*** Opening SUPPLIED ENTRIES ***

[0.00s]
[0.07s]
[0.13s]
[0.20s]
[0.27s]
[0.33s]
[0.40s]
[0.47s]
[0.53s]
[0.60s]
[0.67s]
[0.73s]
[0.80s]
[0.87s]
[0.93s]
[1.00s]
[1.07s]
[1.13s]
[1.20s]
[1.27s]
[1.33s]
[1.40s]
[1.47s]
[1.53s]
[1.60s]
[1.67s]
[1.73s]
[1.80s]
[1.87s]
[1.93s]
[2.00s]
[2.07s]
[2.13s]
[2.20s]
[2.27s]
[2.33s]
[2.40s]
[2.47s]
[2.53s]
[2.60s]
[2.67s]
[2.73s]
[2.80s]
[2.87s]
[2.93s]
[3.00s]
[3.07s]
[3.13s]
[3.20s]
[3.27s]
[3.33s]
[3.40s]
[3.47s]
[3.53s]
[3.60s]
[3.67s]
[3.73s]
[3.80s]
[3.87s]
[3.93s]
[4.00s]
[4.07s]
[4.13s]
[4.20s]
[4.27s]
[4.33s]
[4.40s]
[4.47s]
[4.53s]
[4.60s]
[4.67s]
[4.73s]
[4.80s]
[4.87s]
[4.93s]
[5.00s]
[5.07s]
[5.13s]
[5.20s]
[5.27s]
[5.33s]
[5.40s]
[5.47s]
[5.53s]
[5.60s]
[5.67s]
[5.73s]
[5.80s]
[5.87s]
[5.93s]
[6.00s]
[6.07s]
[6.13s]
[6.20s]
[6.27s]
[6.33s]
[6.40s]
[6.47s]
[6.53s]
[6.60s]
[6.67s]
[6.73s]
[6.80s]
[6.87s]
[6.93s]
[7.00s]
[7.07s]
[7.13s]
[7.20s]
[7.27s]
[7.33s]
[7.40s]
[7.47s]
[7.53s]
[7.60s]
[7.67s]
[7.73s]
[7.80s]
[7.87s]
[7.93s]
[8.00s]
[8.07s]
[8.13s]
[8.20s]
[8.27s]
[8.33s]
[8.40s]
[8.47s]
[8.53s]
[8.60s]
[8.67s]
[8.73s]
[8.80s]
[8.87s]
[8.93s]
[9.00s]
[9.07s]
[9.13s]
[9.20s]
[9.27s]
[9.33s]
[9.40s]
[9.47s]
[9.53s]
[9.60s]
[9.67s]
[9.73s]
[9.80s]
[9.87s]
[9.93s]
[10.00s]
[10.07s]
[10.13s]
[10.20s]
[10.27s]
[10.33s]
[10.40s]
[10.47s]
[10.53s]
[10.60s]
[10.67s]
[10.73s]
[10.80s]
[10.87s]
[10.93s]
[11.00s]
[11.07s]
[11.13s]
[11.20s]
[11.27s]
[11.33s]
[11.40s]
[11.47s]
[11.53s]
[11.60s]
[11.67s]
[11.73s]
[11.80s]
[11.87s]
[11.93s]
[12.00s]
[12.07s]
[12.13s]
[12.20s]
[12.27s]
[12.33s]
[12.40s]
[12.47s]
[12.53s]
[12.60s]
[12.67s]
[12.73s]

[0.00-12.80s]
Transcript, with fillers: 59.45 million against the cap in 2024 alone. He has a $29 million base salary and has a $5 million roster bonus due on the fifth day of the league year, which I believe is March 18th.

*** Closing SUPPLIED ENTRIES ***

WHAT YOU HAVE TO DO:
All of the entries above are to be printed again exactly.

SOLUTION:
[0.00s]
[0.07s]
[0.13s]
[0.20s]
[0.27s]
[0.33s]
[0.40s]
[0.47s]
[0.53s]
[0.60s]
[0.67s]
[0.73s]
[0.80s]
[0.87s]
[0.93s]
[1.00s]
[1.07s]
[1.13s]
[1.20s]
[1.27s]
[1.33s]
[1.40s]
[1.47s]
[1.53s]
[1.60s]
[1.67s]
[1.73s]
[1.80s]
[1.87s]
[1.93s]
[2.00s]
[2.07s]
[2.13s]
[2.20s]
[2.27s]
[2.33s]
[2.40s]
[2.47s]
[2.53s]
[2.60s]
[2.67s]
[2.73s]
[2.80s]
[2.87s]
[2.93s]
[3.00s]
[3.07s]
[3.13s]
[3.20s]
[3.27s]
[3.33s]
[3.40s]
[3.47s]
[3.53s]
[3.60s]
[3.67s]
[3.73s]
[3.80s]
[3.87s]
[3.93s]
[4.00s]
[4.07s]
[4.13s]
[4.20s]
[4.27s]
[4.33s]
[4.40s]
[4.47s]
[4.53s]
[4.60s]
[4.67s]
[4.73s]
[4.80s]
[4.87s]
[4.93s]
[5.00s]
[5.07s]
[5.13s]
[5.20s]
[5.27s]
[5.33s]
[5.40s]
[5.47s]
[5.53s]
[5.60s]
[5.67s]
[5.73s]
[5.80s]
[5.87s]
[5.93s]
[6.00s]
[6.07s]
[6.13s]
[6.20s]
[6.27s]
[6.33s]
[6.40s]
[6.47s]
[6.53s]
[6.60s]
[6.67s]
[6.73s]
[6.80s]
[6.87s]
[6.93s]
[7.00s]
[7.07s]
[7.13s]
[7.20s]
[7.27s]
[7.33s]
[7.40s]
[7.47s]
[7.53s]
[7.60s]
[7.67s]
[7.73s]
[7.80s]
[7.87s]
[7.93s]
[8.00s]
[8.07s]
[8.13s]
[8.20s]
[8.27s]
[8.33s]
[8.40s]
[8.47s]
[8.53s]
[8.60s]
[8.67s]
[8.73s]
[8.80s]
[8.87s]
[8.93s]
[9.00s]
[9.07s]
[9.13s]
[9.20s]
[9.27s]
[9.33s]
[9.40s]
[9.47s]
[9.53s]
[9.60s]
[9.67s]
[9.73s]
[9.80s]
[9.87s]
[9.93s]
[10.00s]
[10.07s]
[10.13s]
[10.20s]
[10.27s]
[10.33s]
[10.40s]
[10.47s]
[10.53s]
[10.60s]
[10.67s]
[10.73s]
[10.80s]
[10.87s]
[10.93s]
[11.00s]
[11.07s]
[11.13s]
[11.20s]
[11.27s]
[11.33s]
[11.40s]
[11.47s]
[11.53s]
[11.60s]
[11.67s]
[11.73s]
[11.80s]
[11.87s]
[11.93s]
[12.00s]
[12.07s]
[12.13s]
[12.20s]
[12.27s]
[12.33s]
[12.40s]
[12.47s]
[12.53s]
[12.60s]
[12.67s]
[12.73s]

[0.00-12.80s]
Transcript, with fillers: 59.45 million against the cap in 2024 alone. He has a $29 million base salary and has a $5 million roster bonus due on the fifth day of the league year, which I believe is March 18th.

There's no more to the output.